§ **EXERCISE DIRECTIONS**: Reproduce the records below in full and without edits, omitting images.

====== DATASET EXTRACT ======

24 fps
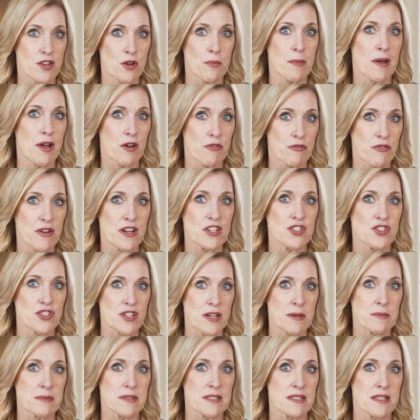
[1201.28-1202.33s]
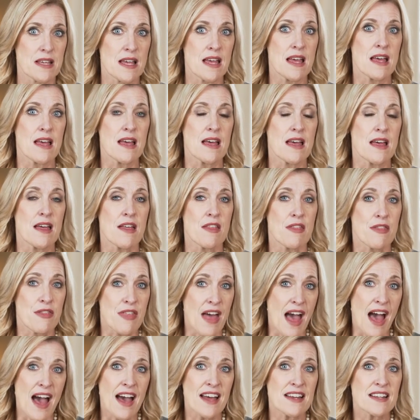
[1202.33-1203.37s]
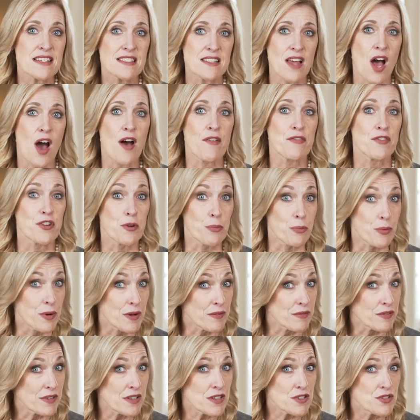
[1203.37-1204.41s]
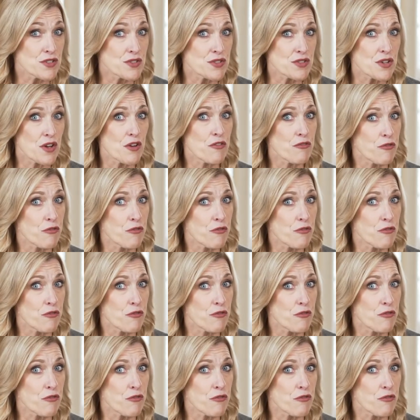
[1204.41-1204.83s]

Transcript: in their male friendships. That is often a privilege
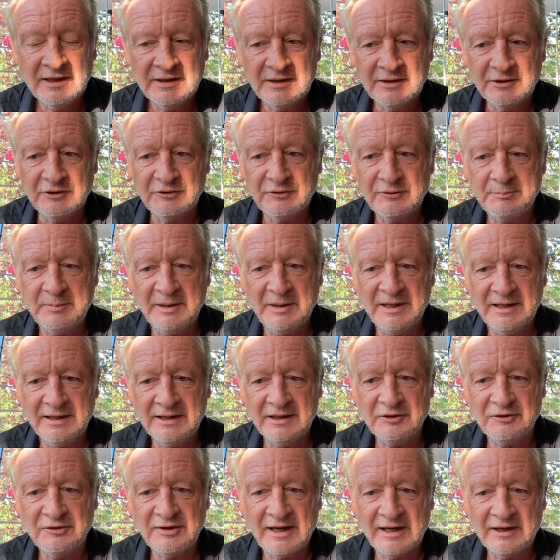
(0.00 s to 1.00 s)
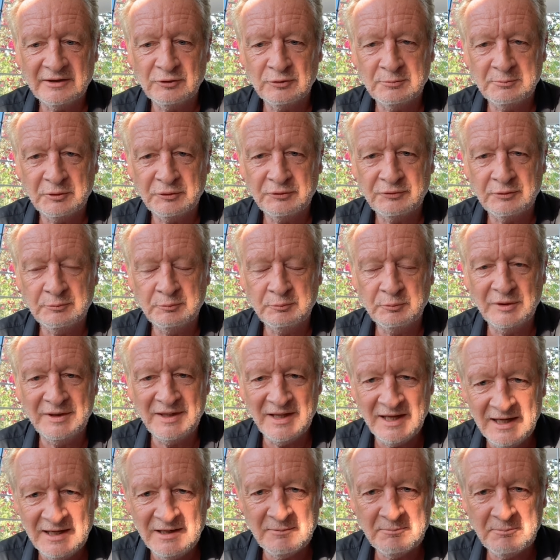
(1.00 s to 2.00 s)
that's being attacked almost from
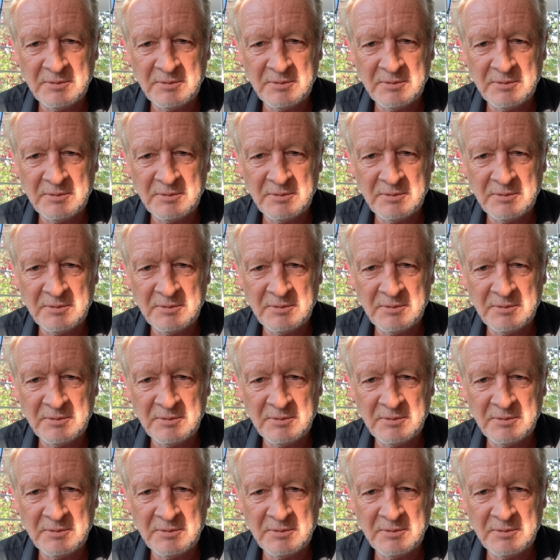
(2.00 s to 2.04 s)
within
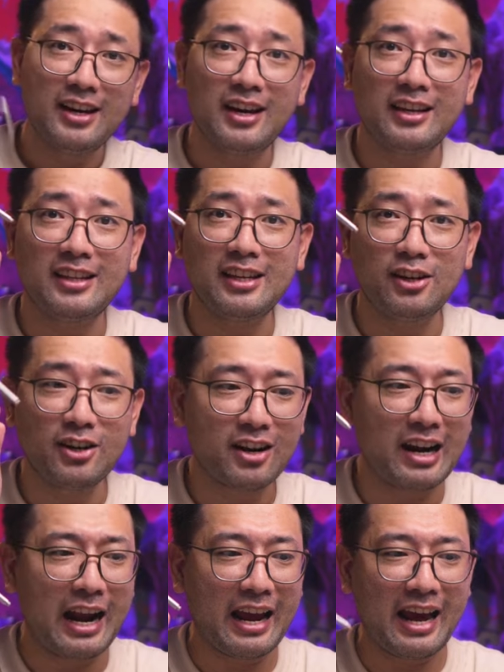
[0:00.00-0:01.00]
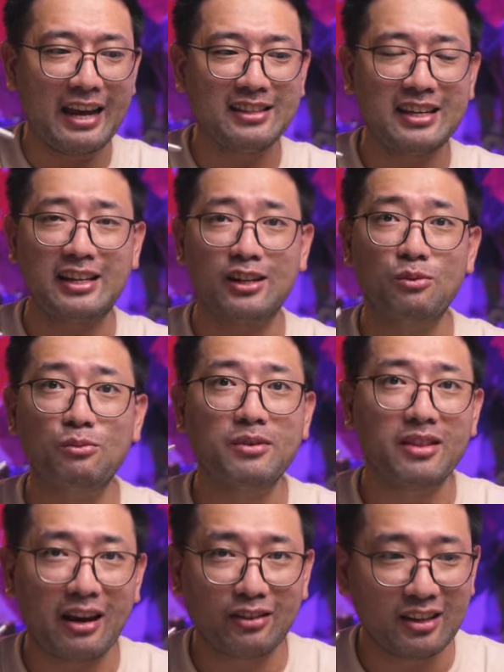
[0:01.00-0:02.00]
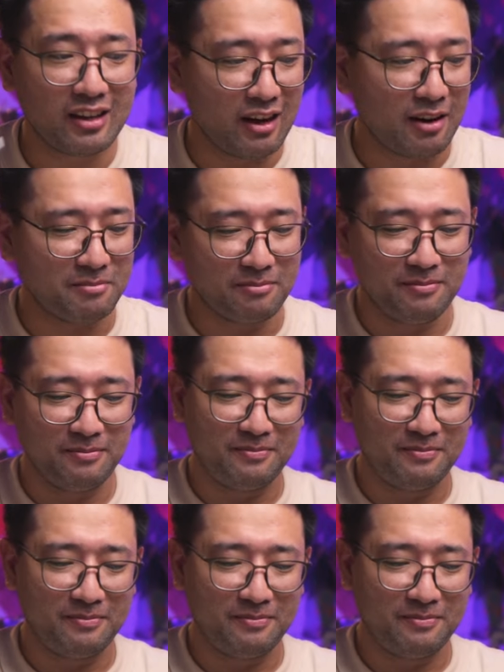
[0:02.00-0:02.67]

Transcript: And then your crank handle without the knob.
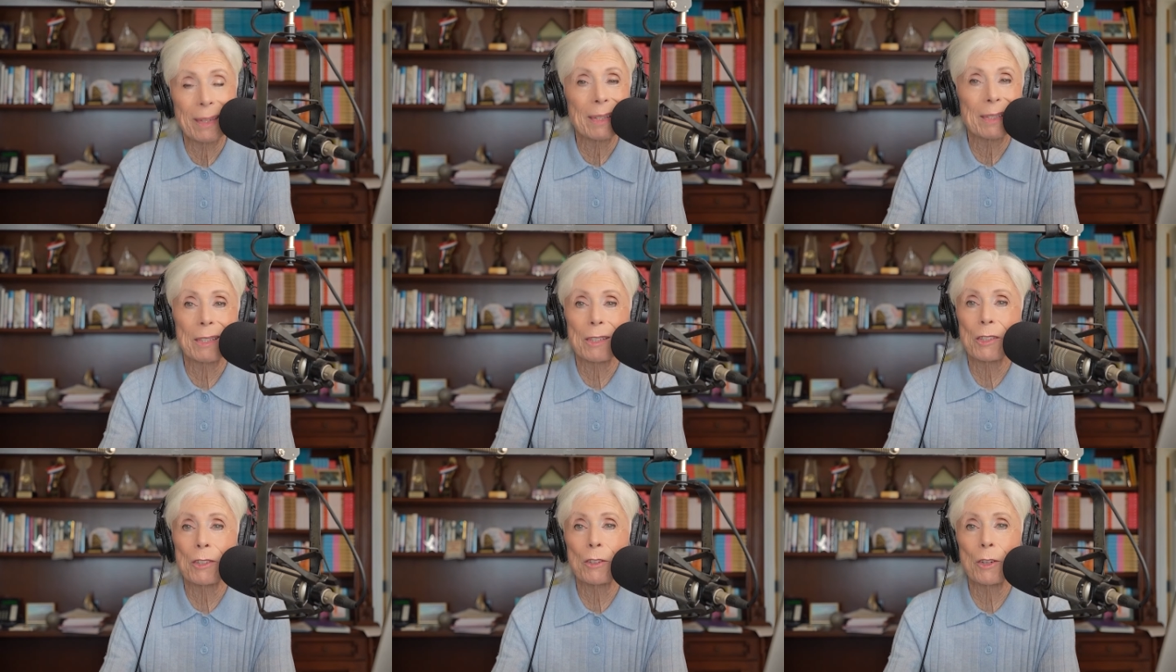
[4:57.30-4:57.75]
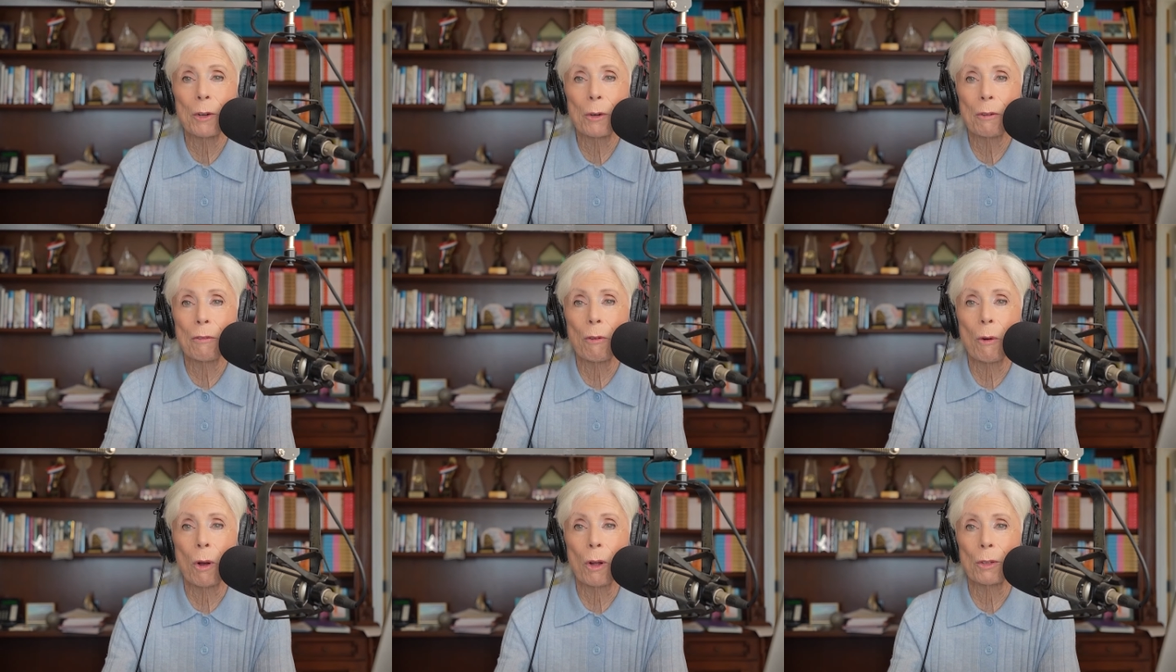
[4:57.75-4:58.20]
This isn't your
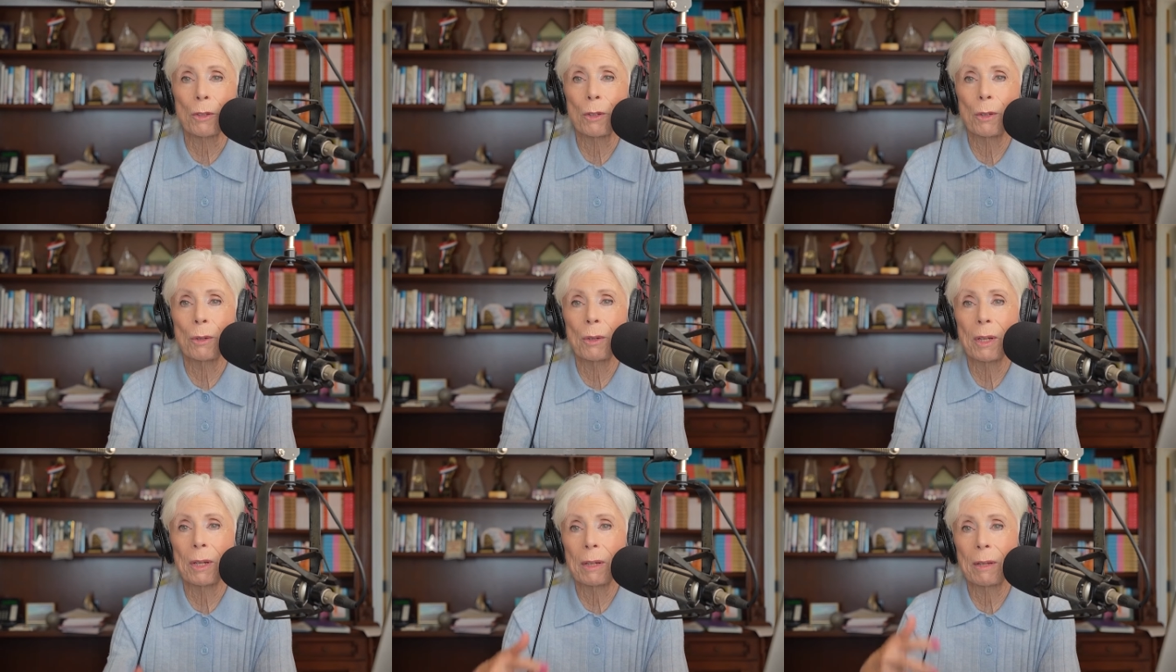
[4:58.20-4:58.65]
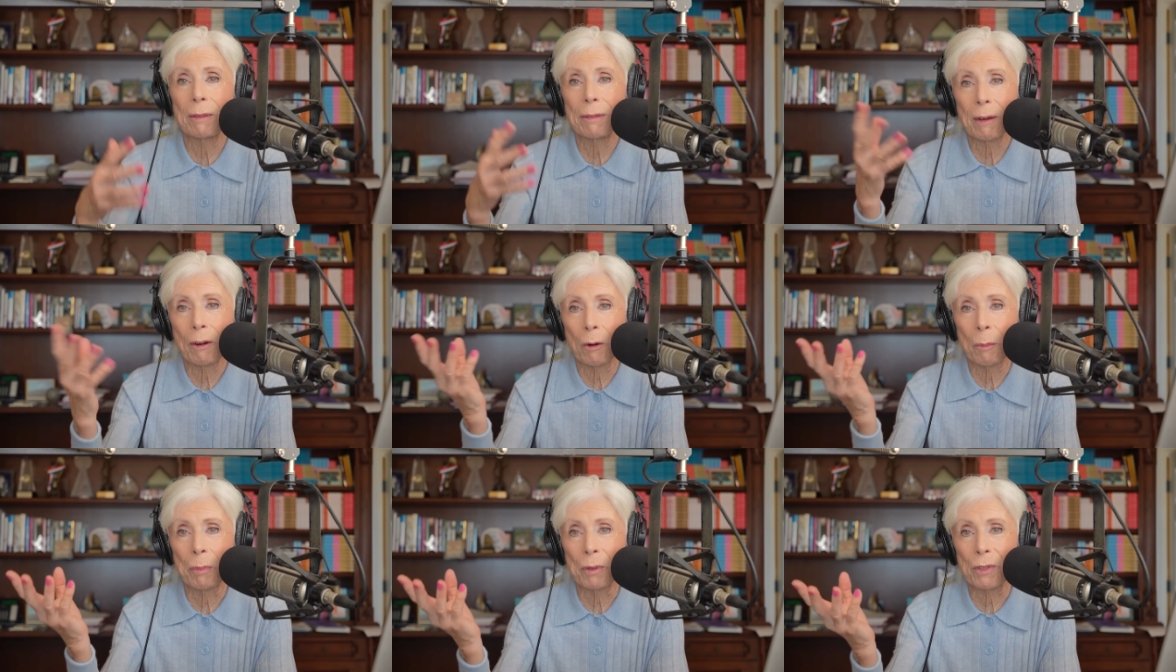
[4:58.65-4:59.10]
fault. You need God. a
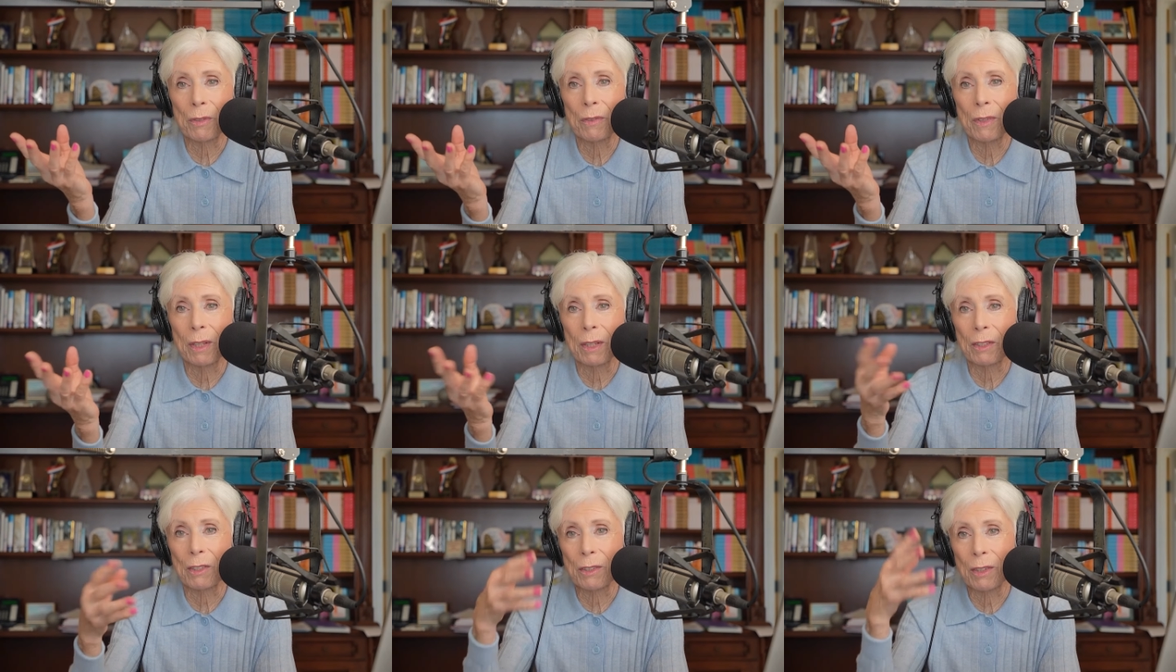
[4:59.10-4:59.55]
therapist for this.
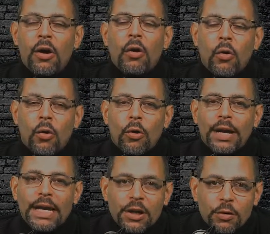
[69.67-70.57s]
or
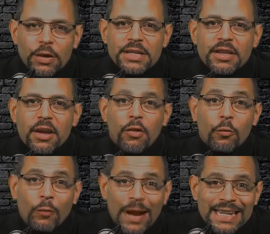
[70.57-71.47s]
increase the
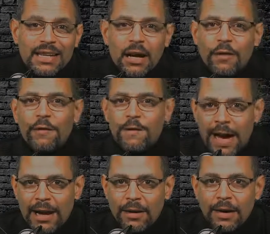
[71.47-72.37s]
rate of
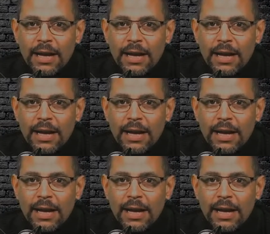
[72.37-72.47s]
fire.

======

§ **RESULT**:
24 fps
[1201.28-1202.33s]
[1202.33-1203.37s]
[1203.37-1204.41s]
[1204.41-1204.83s]

Transcript: in their male friendships. That is often a privilege
(0.00 s to 1.00 s)
(1.00 s to 2.00 s)
that's being attacked almost from
(2.00 s to 2.04 s)
within
[0:00.00-0:01.00]
[0:01.00-0:02.00]
[0:02.00-0:02.67]

Transcript: And then your crank handle without the knob.
[4:57.30-4:57.75]
[4:57.75-4:58.20]
This isn't your
[4:58.20-4:58.65]
[4:58.65-4:59.10]
fault. You need God. a
[4:59.10-4:59.55]
therapist for this.
[69.67-70.57s]
or
[70.57-71.47s]
increase the
[71.47-72.37s]
rate of
[72.37-72.47s]
fire.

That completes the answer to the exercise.